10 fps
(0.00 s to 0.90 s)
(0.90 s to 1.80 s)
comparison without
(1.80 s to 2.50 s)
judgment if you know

--------------------

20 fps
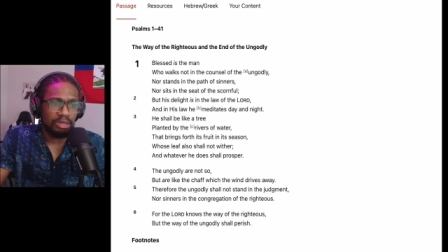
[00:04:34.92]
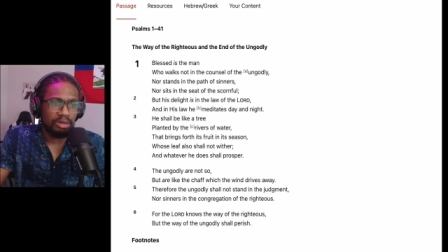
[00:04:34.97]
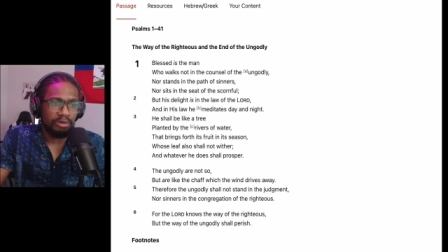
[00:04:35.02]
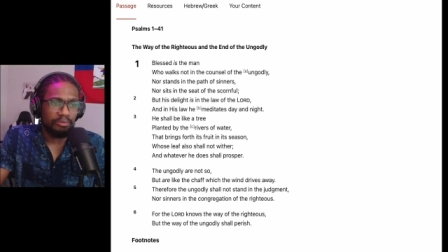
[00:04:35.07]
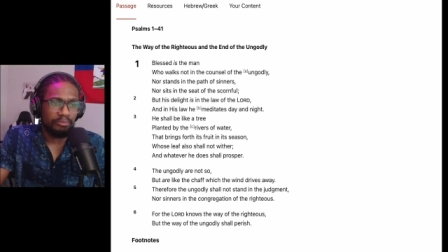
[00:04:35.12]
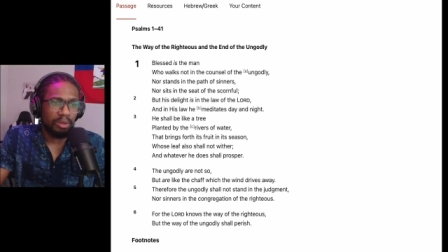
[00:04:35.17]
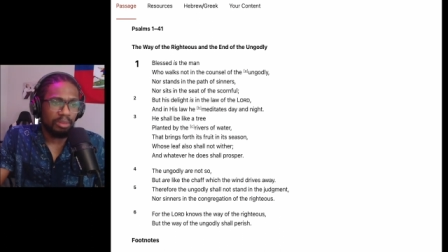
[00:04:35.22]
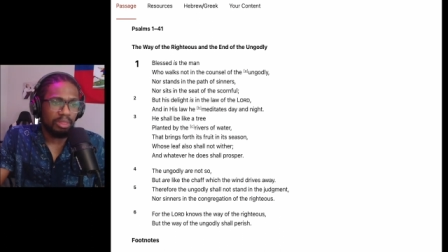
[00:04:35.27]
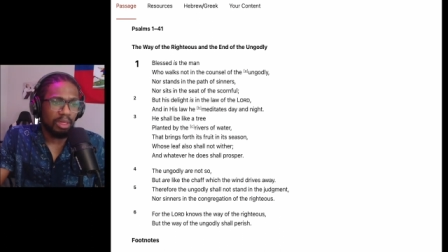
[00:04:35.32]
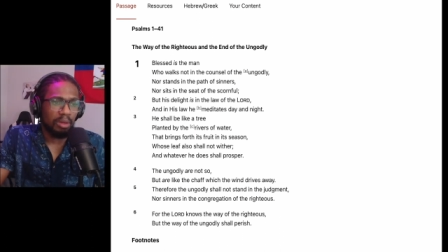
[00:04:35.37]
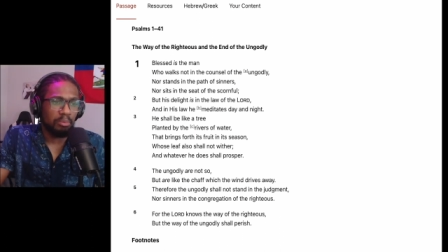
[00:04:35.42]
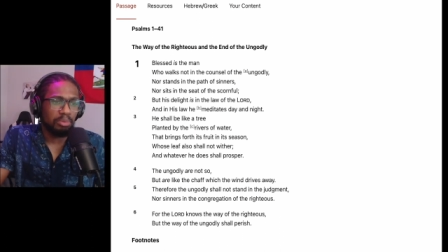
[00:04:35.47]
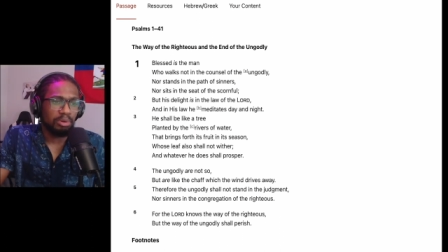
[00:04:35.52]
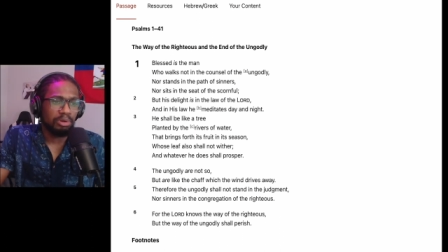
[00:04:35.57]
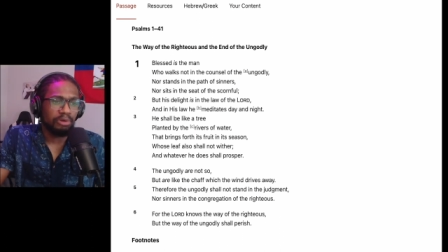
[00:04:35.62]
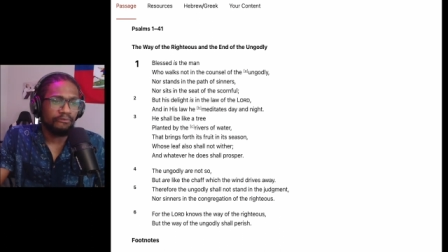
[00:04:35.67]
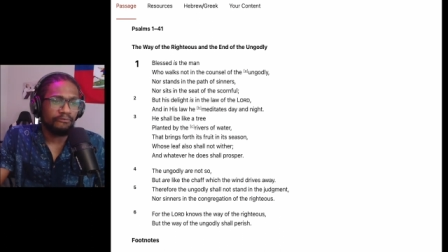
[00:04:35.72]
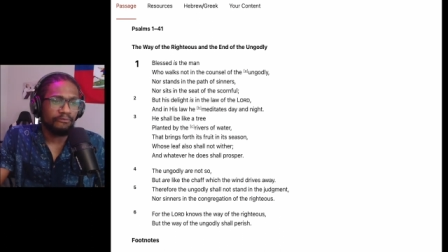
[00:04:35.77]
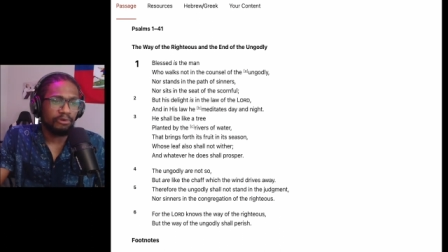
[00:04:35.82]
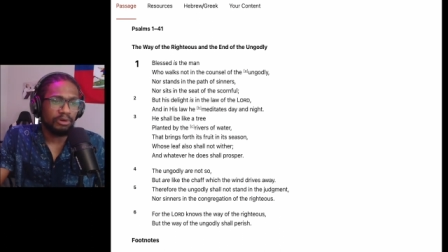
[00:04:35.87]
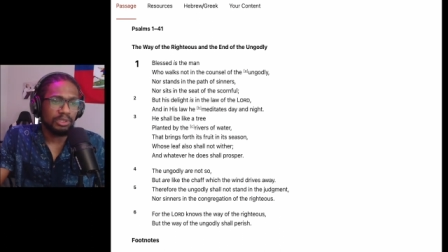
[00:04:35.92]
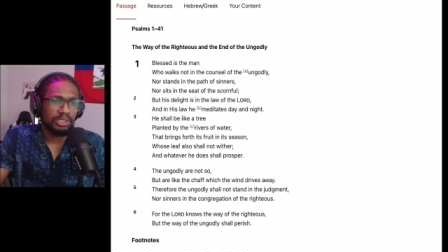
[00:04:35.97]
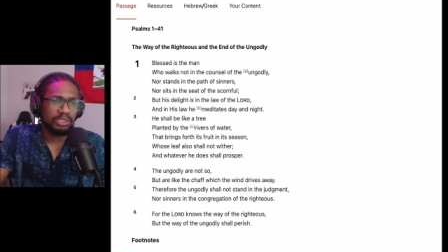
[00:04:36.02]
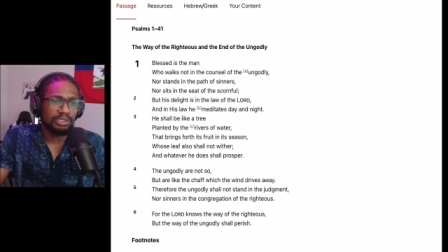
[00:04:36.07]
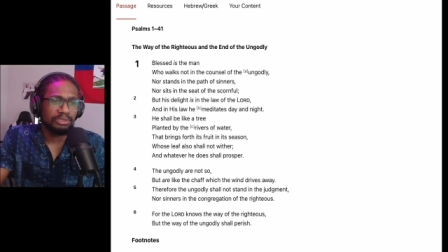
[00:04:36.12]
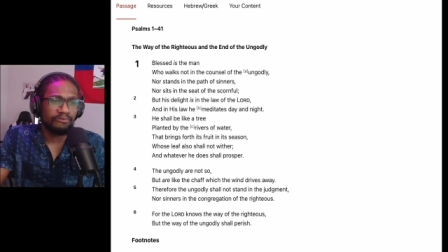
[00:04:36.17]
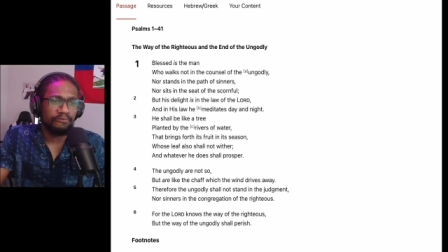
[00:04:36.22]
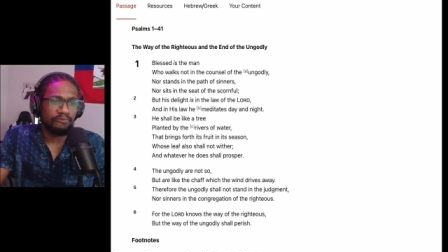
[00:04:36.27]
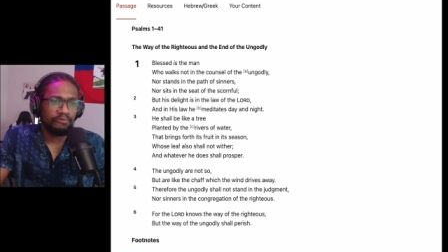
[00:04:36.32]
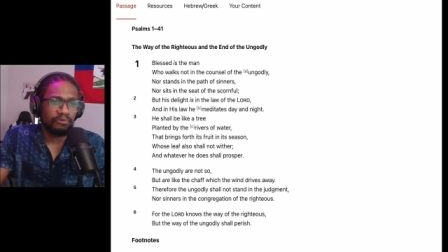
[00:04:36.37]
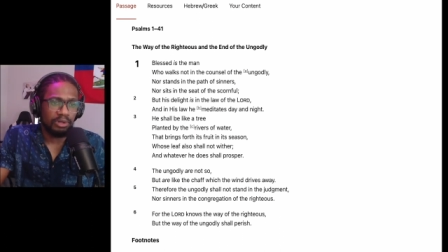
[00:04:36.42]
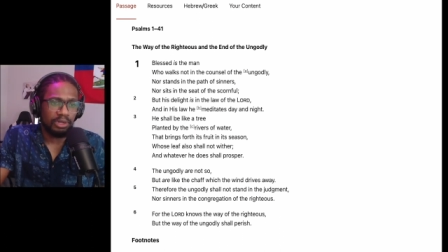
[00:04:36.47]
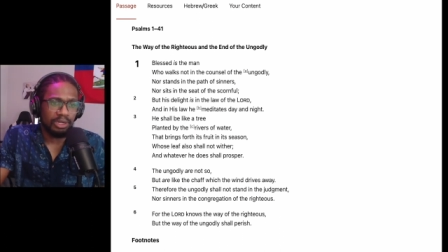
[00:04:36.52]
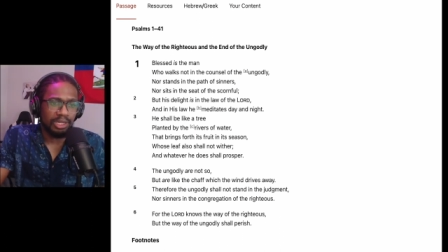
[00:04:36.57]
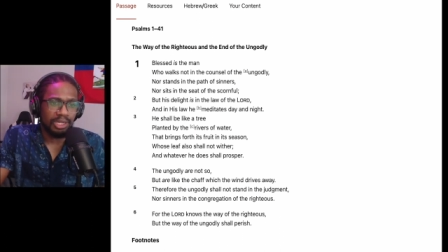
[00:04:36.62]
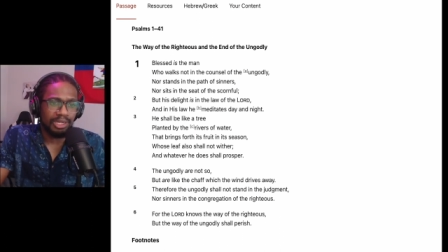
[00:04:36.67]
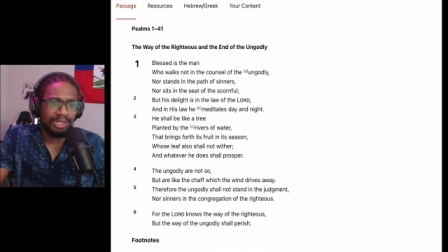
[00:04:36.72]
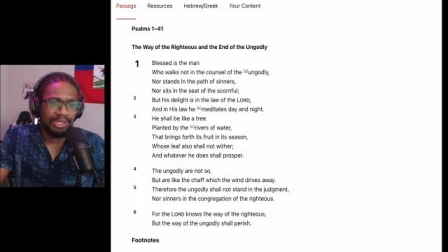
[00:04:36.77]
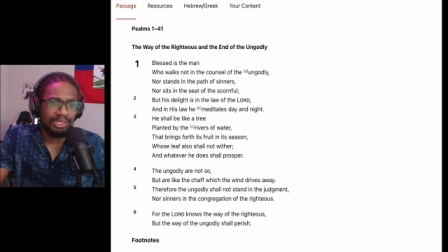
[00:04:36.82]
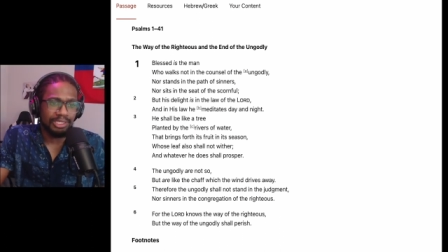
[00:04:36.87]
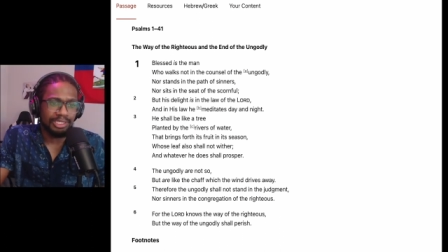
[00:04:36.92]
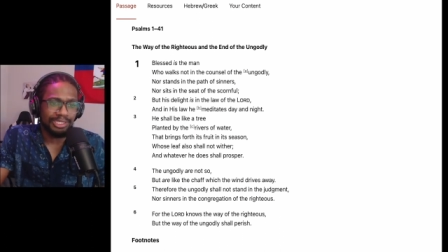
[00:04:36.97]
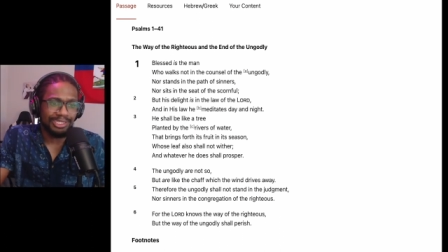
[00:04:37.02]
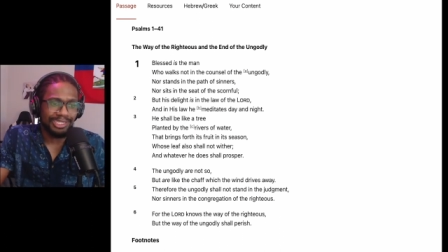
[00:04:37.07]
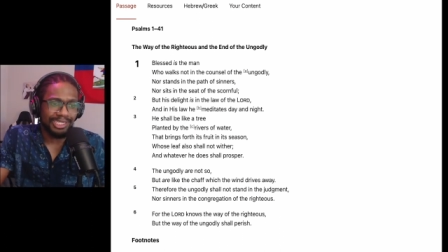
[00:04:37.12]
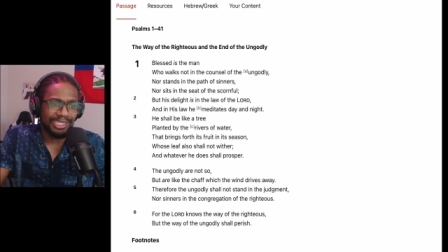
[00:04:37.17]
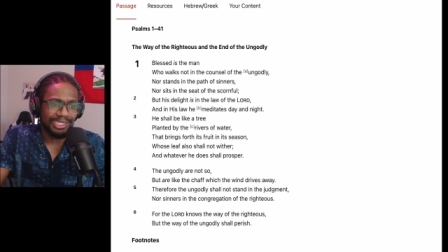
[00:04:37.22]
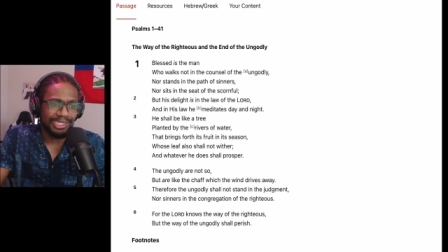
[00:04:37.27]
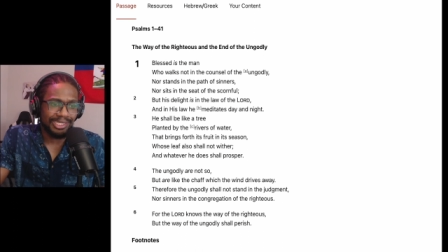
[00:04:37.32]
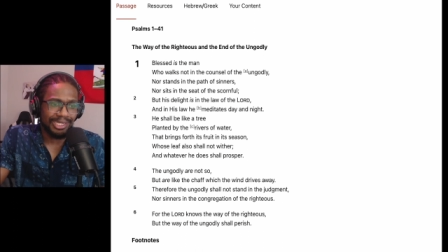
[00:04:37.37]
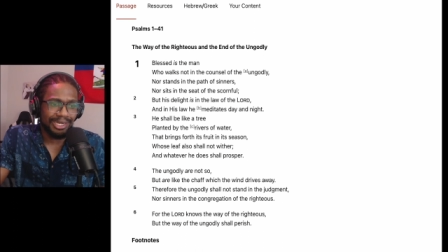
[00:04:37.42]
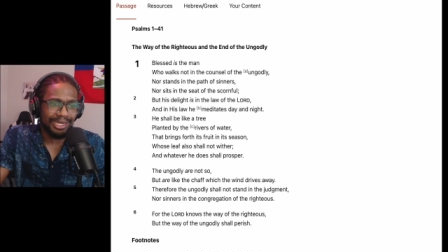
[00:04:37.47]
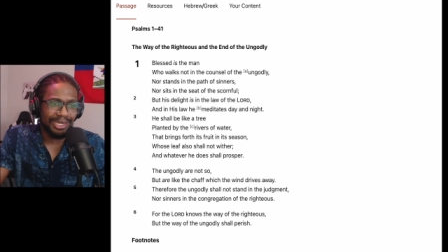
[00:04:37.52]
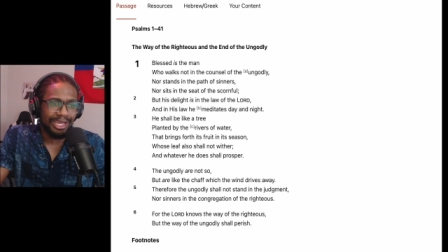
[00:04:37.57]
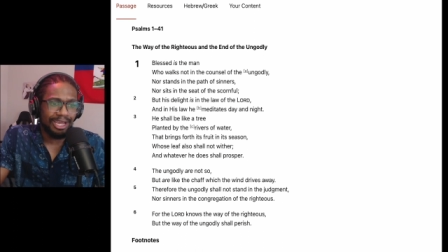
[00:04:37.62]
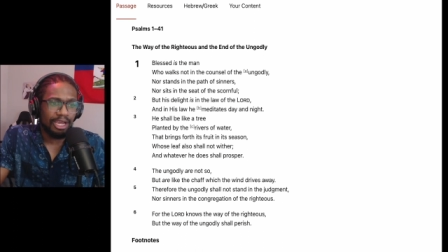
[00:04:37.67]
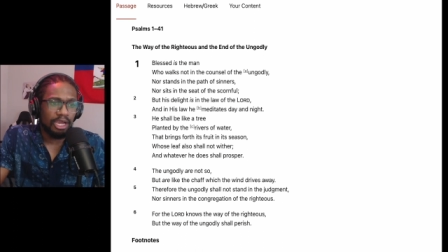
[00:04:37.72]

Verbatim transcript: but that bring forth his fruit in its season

--------------------

- WORK TASK: What you write must match the listing exactly, from the line with "[00:04:37.42]" up to and including the line with "Verbatim transcript: but". Pictures stay out.

- COMPLETED EXERCISE:
[00:04:37.42]
[00:04:37.47]
[00:04:37.52]
[00:04:37.57]
[00:04:37.62]
[00:04:37.67]
[00:04:37.72]

Verbatim transcript: but that bring forth his fruit in its season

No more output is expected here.